### TASK DETAILS
Restate every entry verbatim; drop the pictures.

──────── GIVEN RECORDS ────────

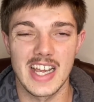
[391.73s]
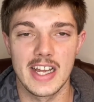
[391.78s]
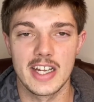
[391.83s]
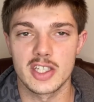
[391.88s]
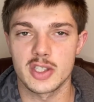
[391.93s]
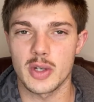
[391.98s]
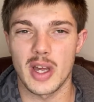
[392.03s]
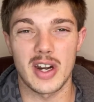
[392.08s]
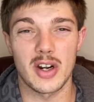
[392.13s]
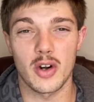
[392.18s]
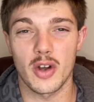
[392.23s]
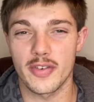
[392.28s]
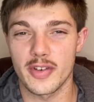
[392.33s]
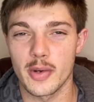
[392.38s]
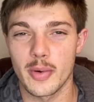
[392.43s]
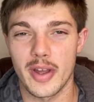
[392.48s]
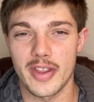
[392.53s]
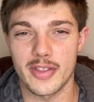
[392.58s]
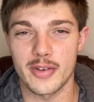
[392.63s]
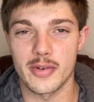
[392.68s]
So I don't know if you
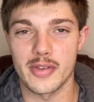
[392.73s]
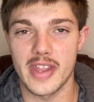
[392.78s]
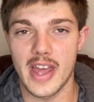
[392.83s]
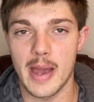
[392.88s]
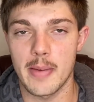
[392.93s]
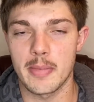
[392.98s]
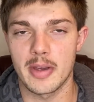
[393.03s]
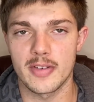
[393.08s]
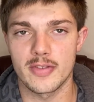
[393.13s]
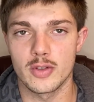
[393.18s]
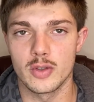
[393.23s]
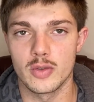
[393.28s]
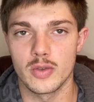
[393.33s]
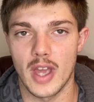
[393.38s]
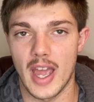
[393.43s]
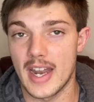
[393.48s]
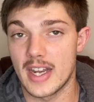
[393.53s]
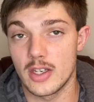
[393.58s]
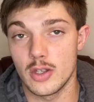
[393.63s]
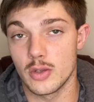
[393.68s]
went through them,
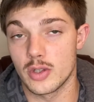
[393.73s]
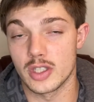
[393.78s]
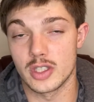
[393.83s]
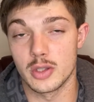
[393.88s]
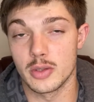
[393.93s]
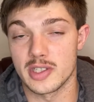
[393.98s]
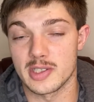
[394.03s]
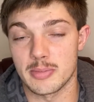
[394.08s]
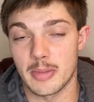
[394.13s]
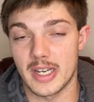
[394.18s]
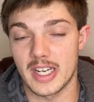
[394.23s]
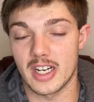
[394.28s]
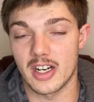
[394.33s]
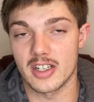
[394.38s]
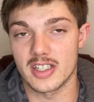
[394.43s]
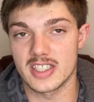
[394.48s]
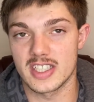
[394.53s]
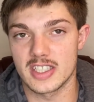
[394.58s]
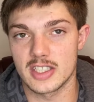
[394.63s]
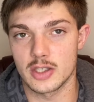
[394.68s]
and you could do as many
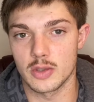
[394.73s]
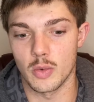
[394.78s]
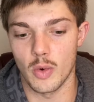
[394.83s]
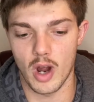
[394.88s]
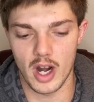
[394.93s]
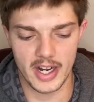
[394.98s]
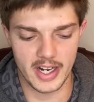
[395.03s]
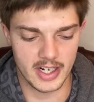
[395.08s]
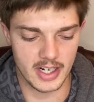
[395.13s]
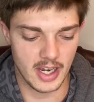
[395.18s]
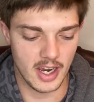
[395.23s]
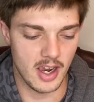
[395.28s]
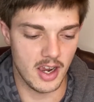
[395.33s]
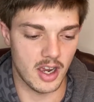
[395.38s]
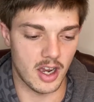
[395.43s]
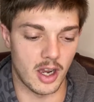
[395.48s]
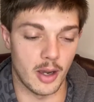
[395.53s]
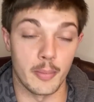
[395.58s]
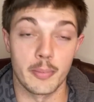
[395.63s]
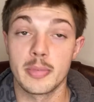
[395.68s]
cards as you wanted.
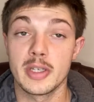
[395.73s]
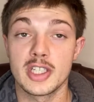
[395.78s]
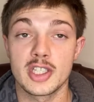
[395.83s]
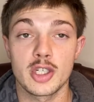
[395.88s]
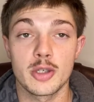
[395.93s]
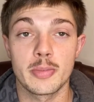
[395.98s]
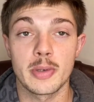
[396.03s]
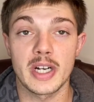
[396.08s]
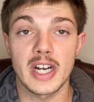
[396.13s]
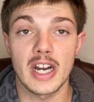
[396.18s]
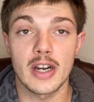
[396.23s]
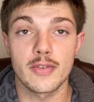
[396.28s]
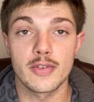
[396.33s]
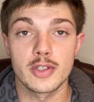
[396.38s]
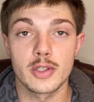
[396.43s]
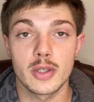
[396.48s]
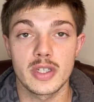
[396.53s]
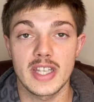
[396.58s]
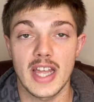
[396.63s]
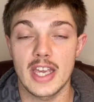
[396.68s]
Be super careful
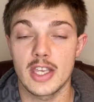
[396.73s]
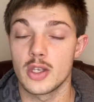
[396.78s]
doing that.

────────

### TASK ANSWER
[391.73s]
[391.78s]
[391.83s]
[391.88s]
[391.93s]
[391.98s]
[392.03s]
[392.08s]
[392.13s]
[392.18s]
[392.23s]
[392.28s]
[392.33s]
[392.38s]
[392.43s]
[392.48s]
[392.53s]
[392.58s]
[392.63s]
[392.68s]
So I don't know if you
[392.73s]
[392.78s]
[392.83s]
[392.88s]
[392.93s]
[392.98s]
[393.03s]
[393.08s]
[393.13s]
[393.18s]
[393.23s]
[393.28s]
[393.33s]
[393.38s]
[393.43s]
[393.48s]
[393.53s]
[393.58s]
[393.63s]
[393.68s]
went through them,
[393.73s]
[393.78s]
[393.83s]
[393.88s]
[393.93s]
[393.98s]
[394.03s]
[394.08s]
[394.13s]
[394.18s]
[394.23s]
[394.28s]
[394.33s]
[394.38s]
[394.43s]
[394.48s]
[394.53s]
[394.58s]
[394.63s]
[394.68s]
and you could do as many
[394.73s]
[394.78s]
[394.83s]
[394.88s]
[394.93s]
[394.98s]
[395.03s]
[395.08s]
[395.13s]
[395.18s]
[395.23s]
[395.28s]
[395.33s]
[395.38s]
[395.43s]
[395.48s]
[395.53s]
[395.58s]
[395.63s]
[395.68s]
cards as you wanted.
[395.73s]
[395.78s]
[395.83s]
[395.88s]
[395.93s]
[395.98s]
[396.03s]
[396.08s]
[396.13s]
[396.18s]
[396.23s]
[396.28s]
[396.33s]
[396.38s]
[396.43s]
[396.48s]
[396.53s]
[396.58s]
[396.63s]
[396.68s]
Be super careful
[396.73s]
[396.78s]
doing that.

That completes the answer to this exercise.